Waldviertler Baufirma Leyrer + Graf fordert mehr Geld für die Regionen

GMÜND/HORN   Mehr Geld für die Regionen aus den nächsten Finanzausgleichsverhandlungen zwischen Bund, Ländern und Gemeinden fordert Stefan Graf, Geschäftsführer der Leyrer + Graf Baugesellschaft mbH., die ihre Zentrale in Gmünd im nördlichen Waldviertel betreibt. „Der Aufteilungsschlüssel des Finanzausgleichs muss neu definiert werden“, sagt Graf in einem Interview mit dem Magazin „iv-positionen“. Die Politik habe die Frage zu beantworten, ob es künftig ein Europa der Städte oder ein Europa der Regionen geben soll. „Mein Weg ist jener der Regionen“, betont Graf.
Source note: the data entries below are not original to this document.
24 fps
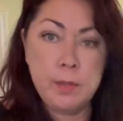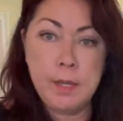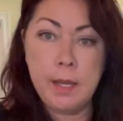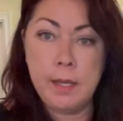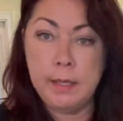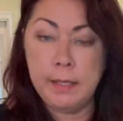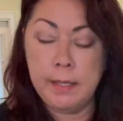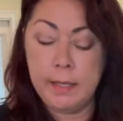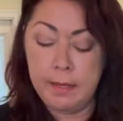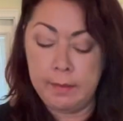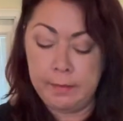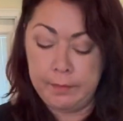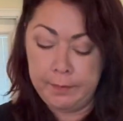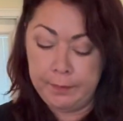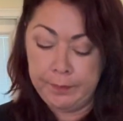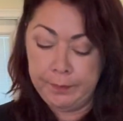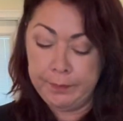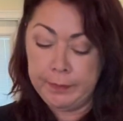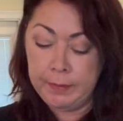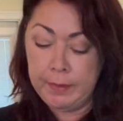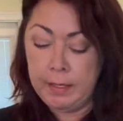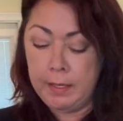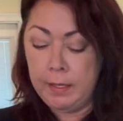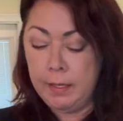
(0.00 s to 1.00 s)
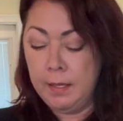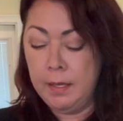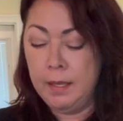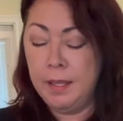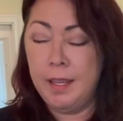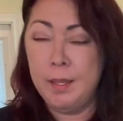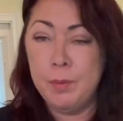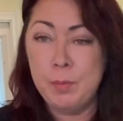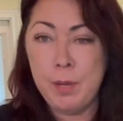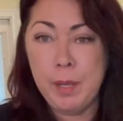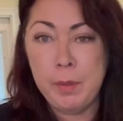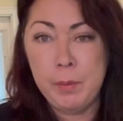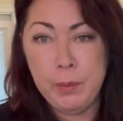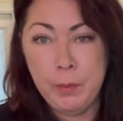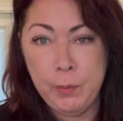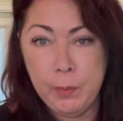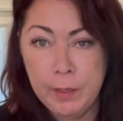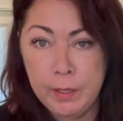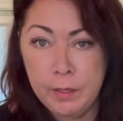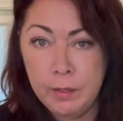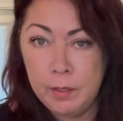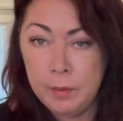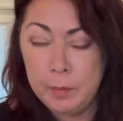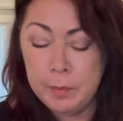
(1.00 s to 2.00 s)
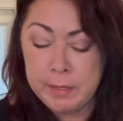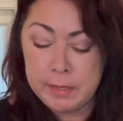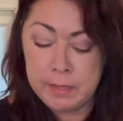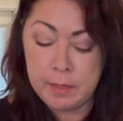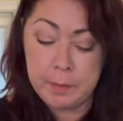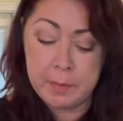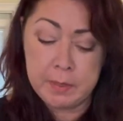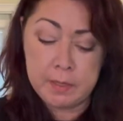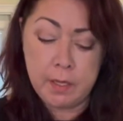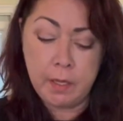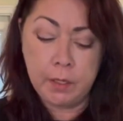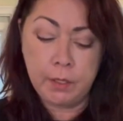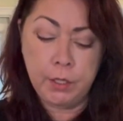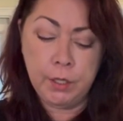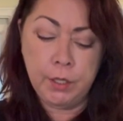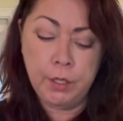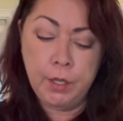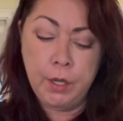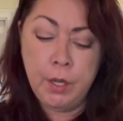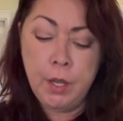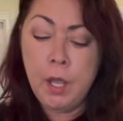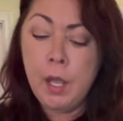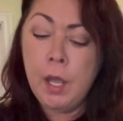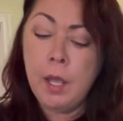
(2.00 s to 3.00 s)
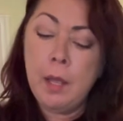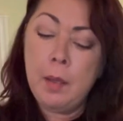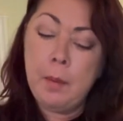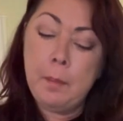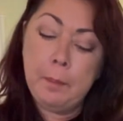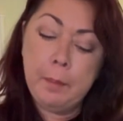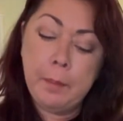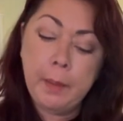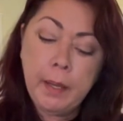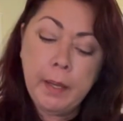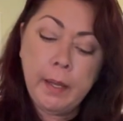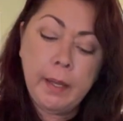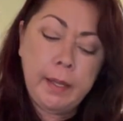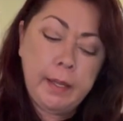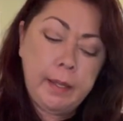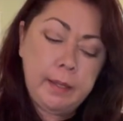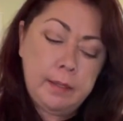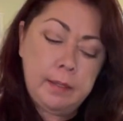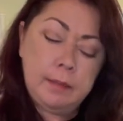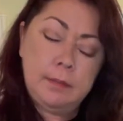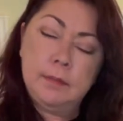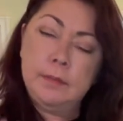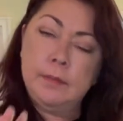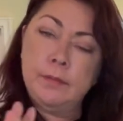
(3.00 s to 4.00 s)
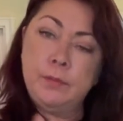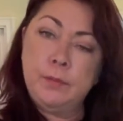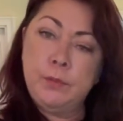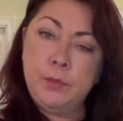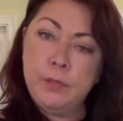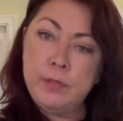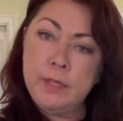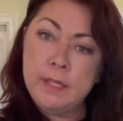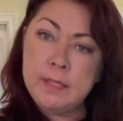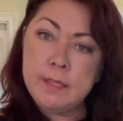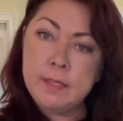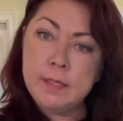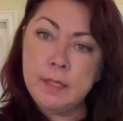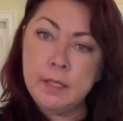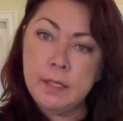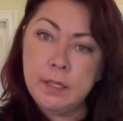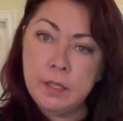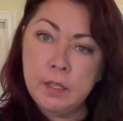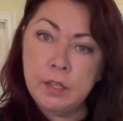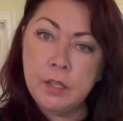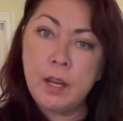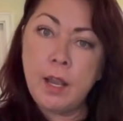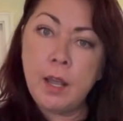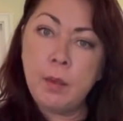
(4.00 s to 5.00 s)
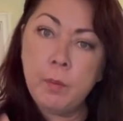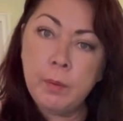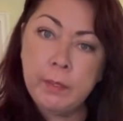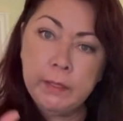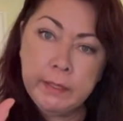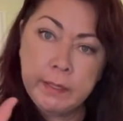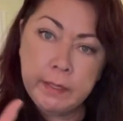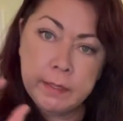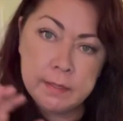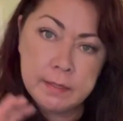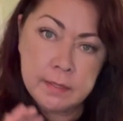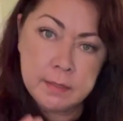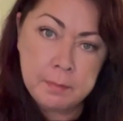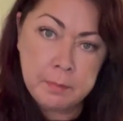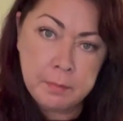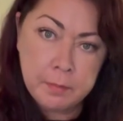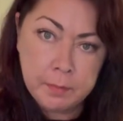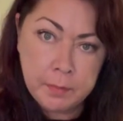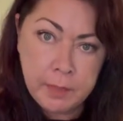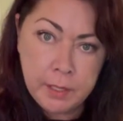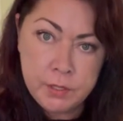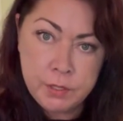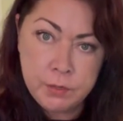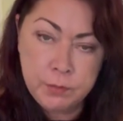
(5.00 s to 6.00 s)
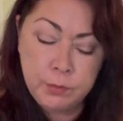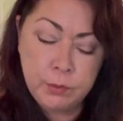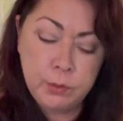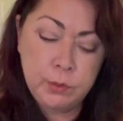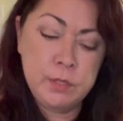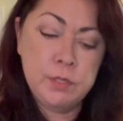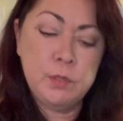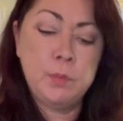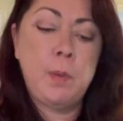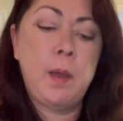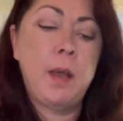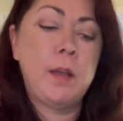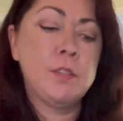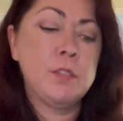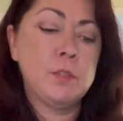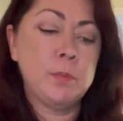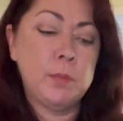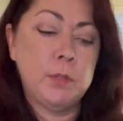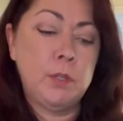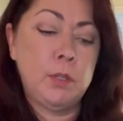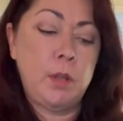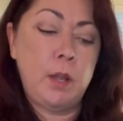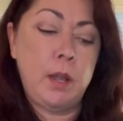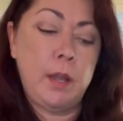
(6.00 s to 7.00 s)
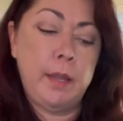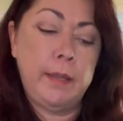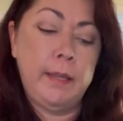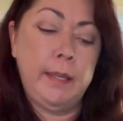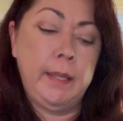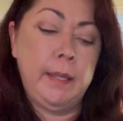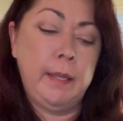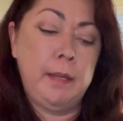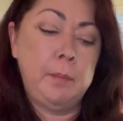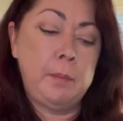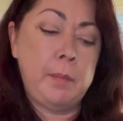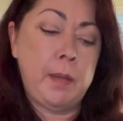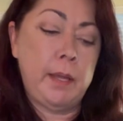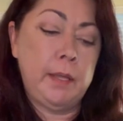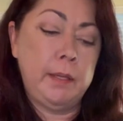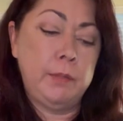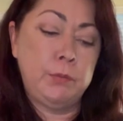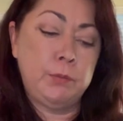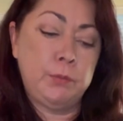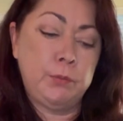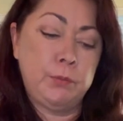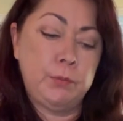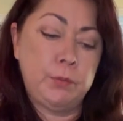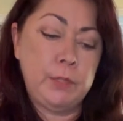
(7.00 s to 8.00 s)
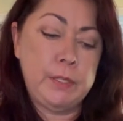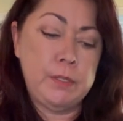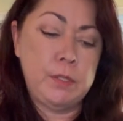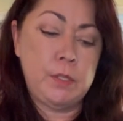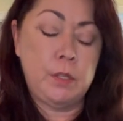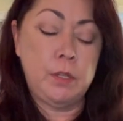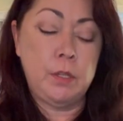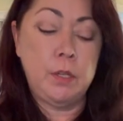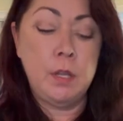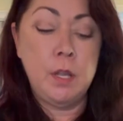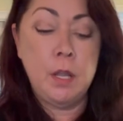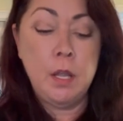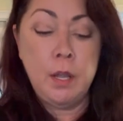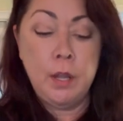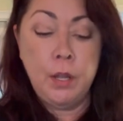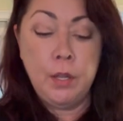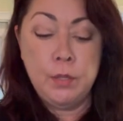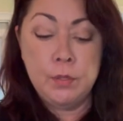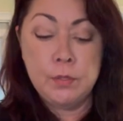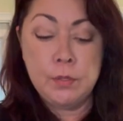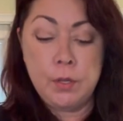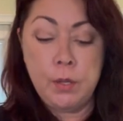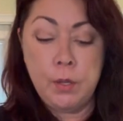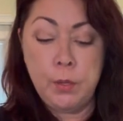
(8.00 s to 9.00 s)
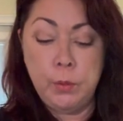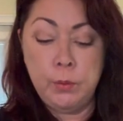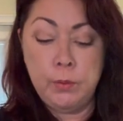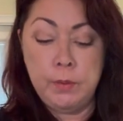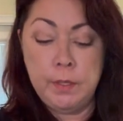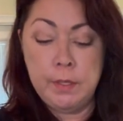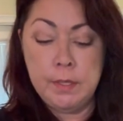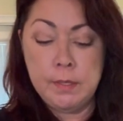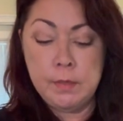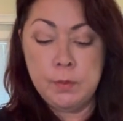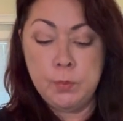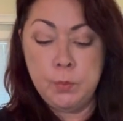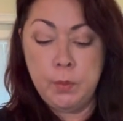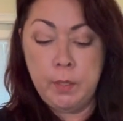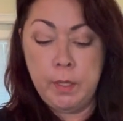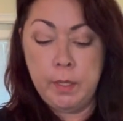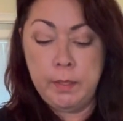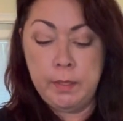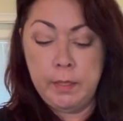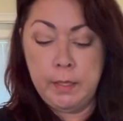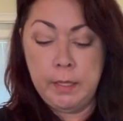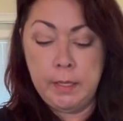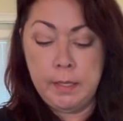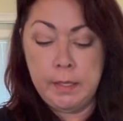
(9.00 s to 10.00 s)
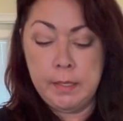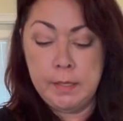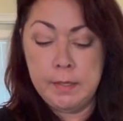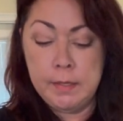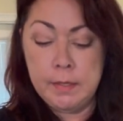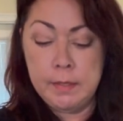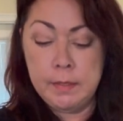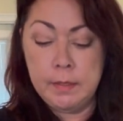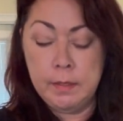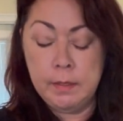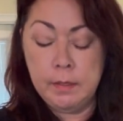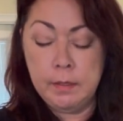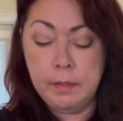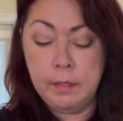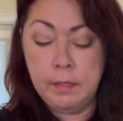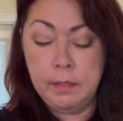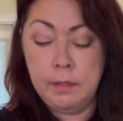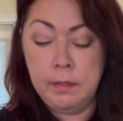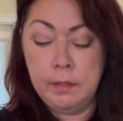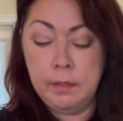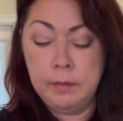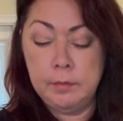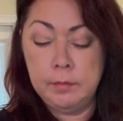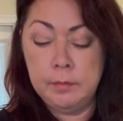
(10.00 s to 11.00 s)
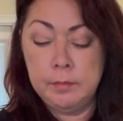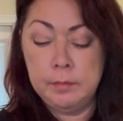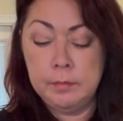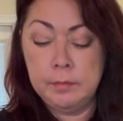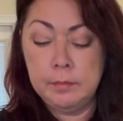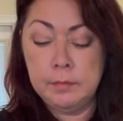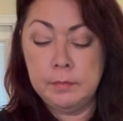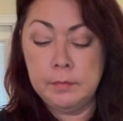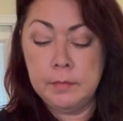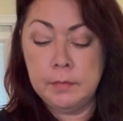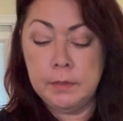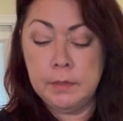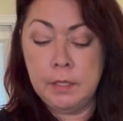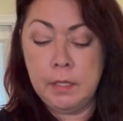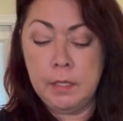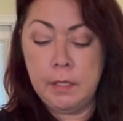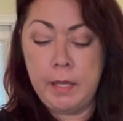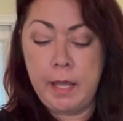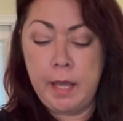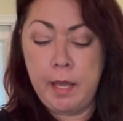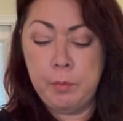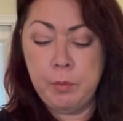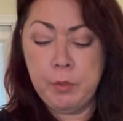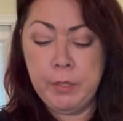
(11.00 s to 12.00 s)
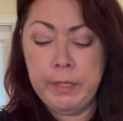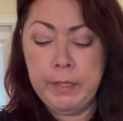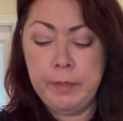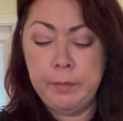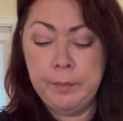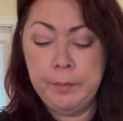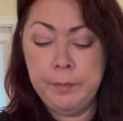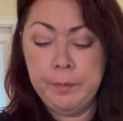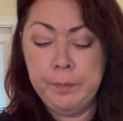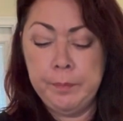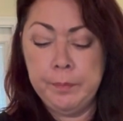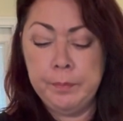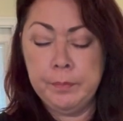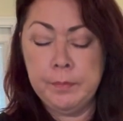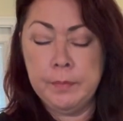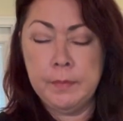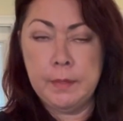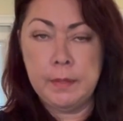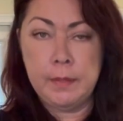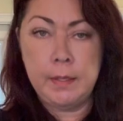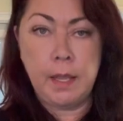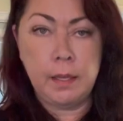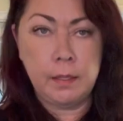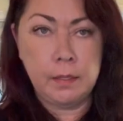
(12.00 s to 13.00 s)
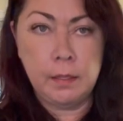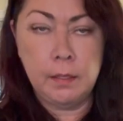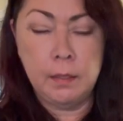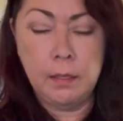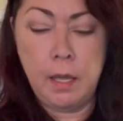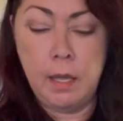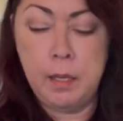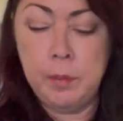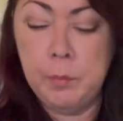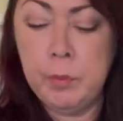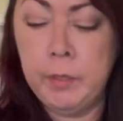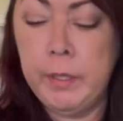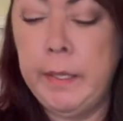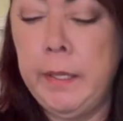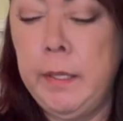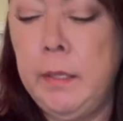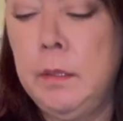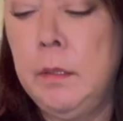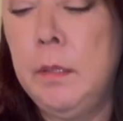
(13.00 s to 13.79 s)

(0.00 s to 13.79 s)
that again. I probably will because I'm a sucker, but for this year, I want to get as much food as possible in my freezer. So this one is the Calabri, not Calabri.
Angesprochen auf die Strukturschwäche des Waldviertels als Produktionsstandort meint der Geschäftsführer, dass die Region nicht so strukturschwach sei, wie sie landläufig gesehen wird. „Richtig ist aber, dass es sowohl bei den Verkehrswegen, als auch bei der Informationstechnologie Verbesserungspotenzial gibt.“ Auch hier sei die Politik gefordert, Rahmenbedingungen für starke Wirtschaftsleistung zu schaffen, wozu selbstverständlich eine entsprechende Infrastruktur gehöre.
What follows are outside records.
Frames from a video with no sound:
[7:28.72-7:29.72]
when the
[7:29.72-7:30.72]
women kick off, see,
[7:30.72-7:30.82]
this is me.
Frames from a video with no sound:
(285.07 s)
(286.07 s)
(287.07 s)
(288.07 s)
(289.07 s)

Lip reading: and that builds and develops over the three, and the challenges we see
Kernbereiche der Produktion von Leyrer + Graf sind der Hoch- und Tiefbau, die Holztechnik sowie die Asphalt- und Betonerzeugung. Das Waldviertler Industrieunternehmen, das zu 100 Prozent in Familienbesitz steht, bietet Leistungen als Bau- und Zimmermeister sowie in der Herstellung von Baustoffen und in der Elektrotechnik an. Ausgehend vom zentralen Firmensitz in Gmünd betreibt Leyrer + Graf zehn Standorte in Österreich und vier in Tschechien, darunter Asphaltwerke in Schrems, Lassee und Sierning sowie Betonwerke in Gmünd, Trebon und Chotoviny. Mit 1.600 Beschäftigten erwirtschaftet Leyer + Graf einen Jahresumsatz von rund 200 Millionen Euro.